··· DATA FOR PROCESSING ···
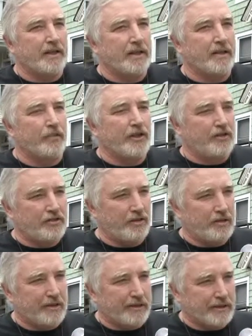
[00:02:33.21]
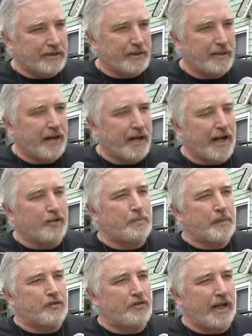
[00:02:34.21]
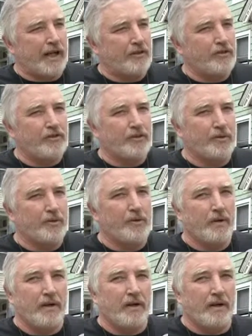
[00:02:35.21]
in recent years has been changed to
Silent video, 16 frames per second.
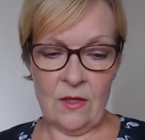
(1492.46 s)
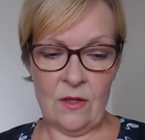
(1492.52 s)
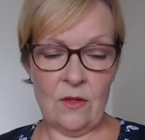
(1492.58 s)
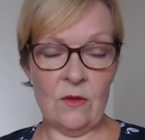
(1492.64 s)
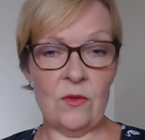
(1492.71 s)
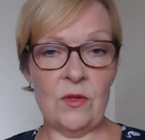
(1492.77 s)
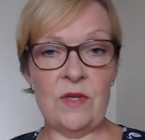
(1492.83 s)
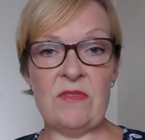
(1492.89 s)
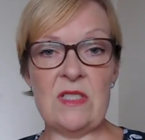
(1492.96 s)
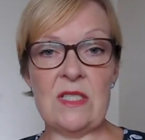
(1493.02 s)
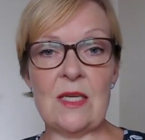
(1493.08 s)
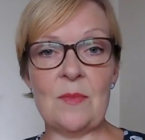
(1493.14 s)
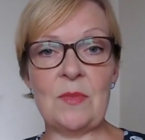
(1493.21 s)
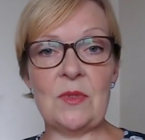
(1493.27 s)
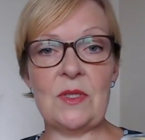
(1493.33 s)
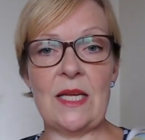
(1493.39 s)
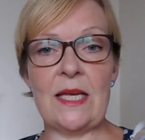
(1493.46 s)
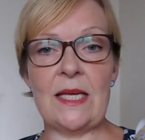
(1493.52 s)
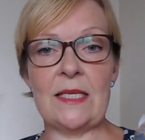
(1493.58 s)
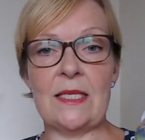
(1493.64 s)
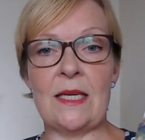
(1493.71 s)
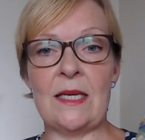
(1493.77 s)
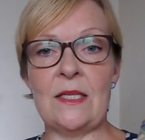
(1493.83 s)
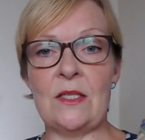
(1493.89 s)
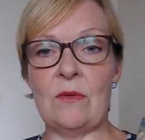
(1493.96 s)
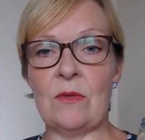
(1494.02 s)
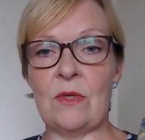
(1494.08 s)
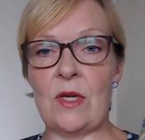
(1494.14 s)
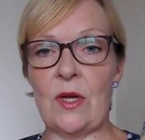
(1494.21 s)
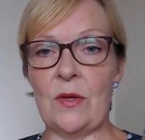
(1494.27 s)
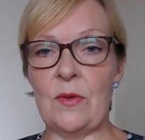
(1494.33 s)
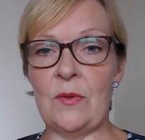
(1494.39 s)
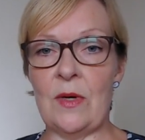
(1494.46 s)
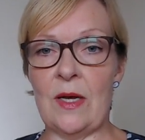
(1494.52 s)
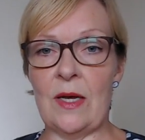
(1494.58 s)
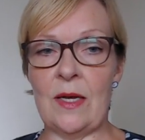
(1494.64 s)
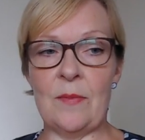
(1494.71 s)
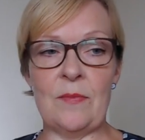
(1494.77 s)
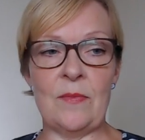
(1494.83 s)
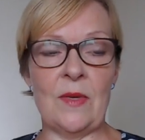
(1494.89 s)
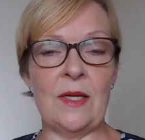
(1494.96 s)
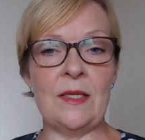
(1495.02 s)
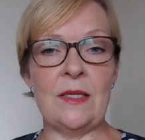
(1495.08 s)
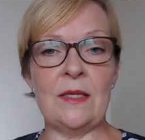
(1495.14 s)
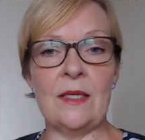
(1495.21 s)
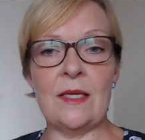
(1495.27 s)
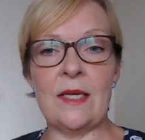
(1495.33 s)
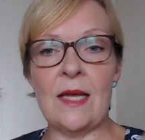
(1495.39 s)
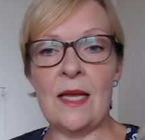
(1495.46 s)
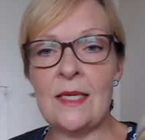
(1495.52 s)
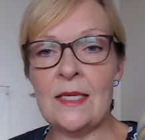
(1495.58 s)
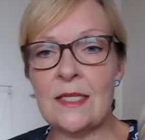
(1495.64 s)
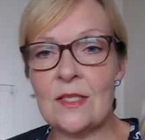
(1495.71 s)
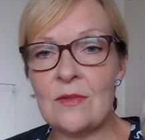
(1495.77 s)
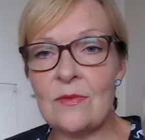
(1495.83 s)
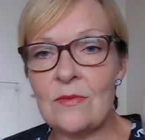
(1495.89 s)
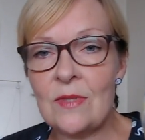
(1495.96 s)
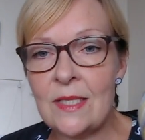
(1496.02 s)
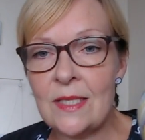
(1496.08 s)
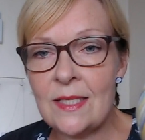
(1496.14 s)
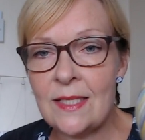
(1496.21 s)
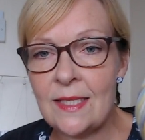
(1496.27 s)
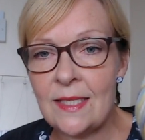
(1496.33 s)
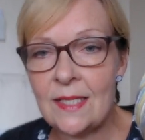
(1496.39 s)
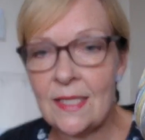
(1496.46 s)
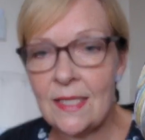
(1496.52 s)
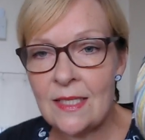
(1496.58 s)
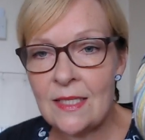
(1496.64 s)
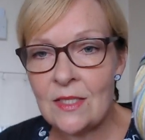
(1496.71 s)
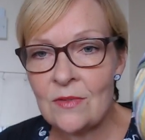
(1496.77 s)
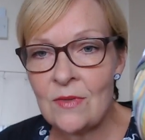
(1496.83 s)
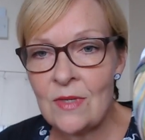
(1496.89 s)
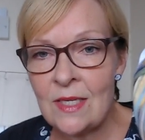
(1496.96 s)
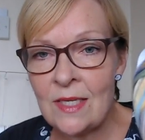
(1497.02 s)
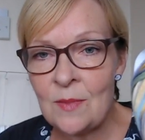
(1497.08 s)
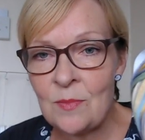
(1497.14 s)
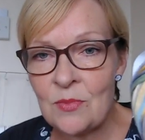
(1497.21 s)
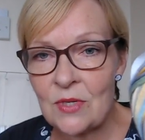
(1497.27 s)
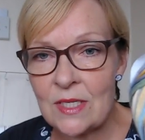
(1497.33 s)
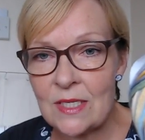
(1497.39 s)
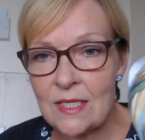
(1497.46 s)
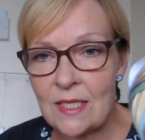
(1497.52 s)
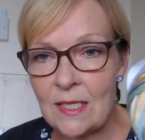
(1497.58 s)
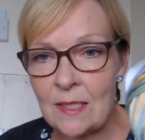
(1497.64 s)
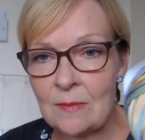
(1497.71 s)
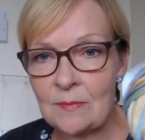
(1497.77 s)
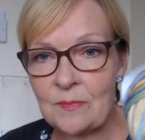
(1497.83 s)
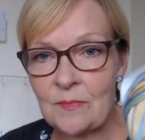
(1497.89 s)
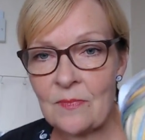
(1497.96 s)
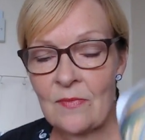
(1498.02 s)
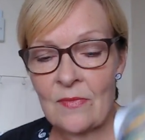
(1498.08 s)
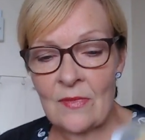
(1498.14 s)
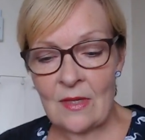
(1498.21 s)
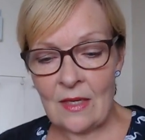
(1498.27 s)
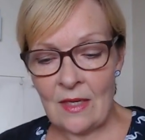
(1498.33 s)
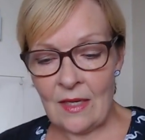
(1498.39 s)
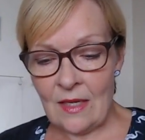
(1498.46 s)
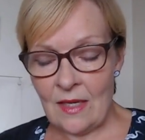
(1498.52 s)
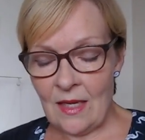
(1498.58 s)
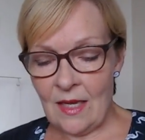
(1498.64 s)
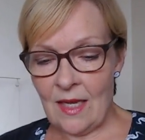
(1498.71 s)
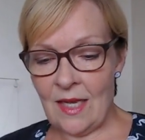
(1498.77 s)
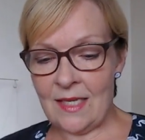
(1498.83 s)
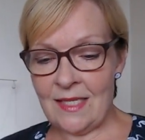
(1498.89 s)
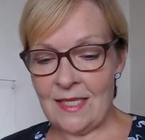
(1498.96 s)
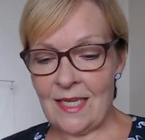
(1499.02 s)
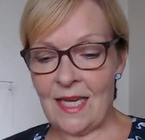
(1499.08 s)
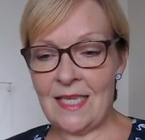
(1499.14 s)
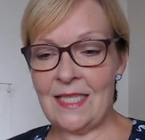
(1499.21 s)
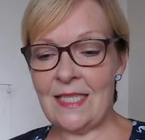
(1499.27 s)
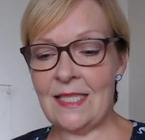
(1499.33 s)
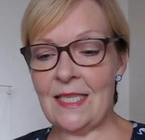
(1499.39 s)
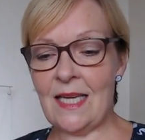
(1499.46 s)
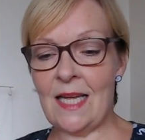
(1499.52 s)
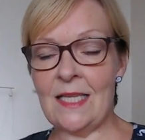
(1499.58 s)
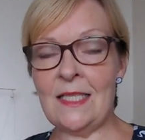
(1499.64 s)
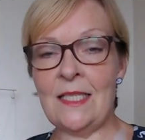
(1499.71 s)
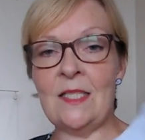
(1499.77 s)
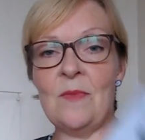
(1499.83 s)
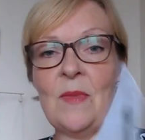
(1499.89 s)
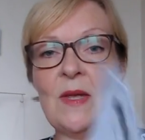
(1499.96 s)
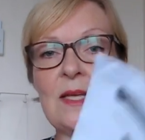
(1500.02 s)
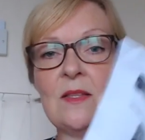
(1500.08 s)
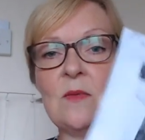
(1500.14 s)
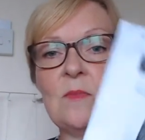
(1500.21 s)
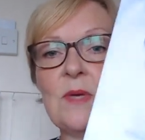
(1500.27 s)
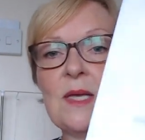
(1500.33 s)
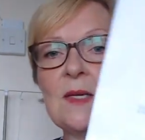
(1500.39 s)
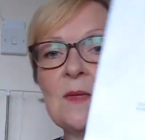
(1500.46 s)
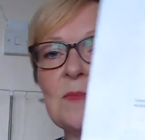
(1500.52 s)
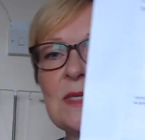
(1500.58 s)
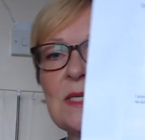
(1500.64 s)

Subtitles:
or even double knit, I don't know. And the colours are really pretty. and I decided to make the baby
···
#### ABOUT THIS TASK:
Copy word for word the lines of the records above from the one with "(1493.77 s)" up to and including the one with "(1495.71 s)". Skip the pictures.

#### ANSWER SECTION:
(1493.77 s)
(1493.83 s)
(1493.89 s)
(1493.96 s)
(1494.02 s)
(1494.08 s)
(1494.14 s)
(1494.21 s)
(1494.27 s)
(1494.33 s)
(1494.39 s)
(1494.46 s)
(1494.52 s)
(1494.58 s)
(1494.64 s)
(1494.71 s)
(1494.77 s)
(1494.83 s)
(1494.89 s)
(1494.96 s)
(1495.02 s)
(1495.08 s)
(1495.14 s)
(1495.21 s)
(1495.27 s)
(1495.33 s)
(1495.39 s)
(1495.46 s)
(1495.52 s)
(1495.58 s)
(1495.64 s)
(1495.71 s)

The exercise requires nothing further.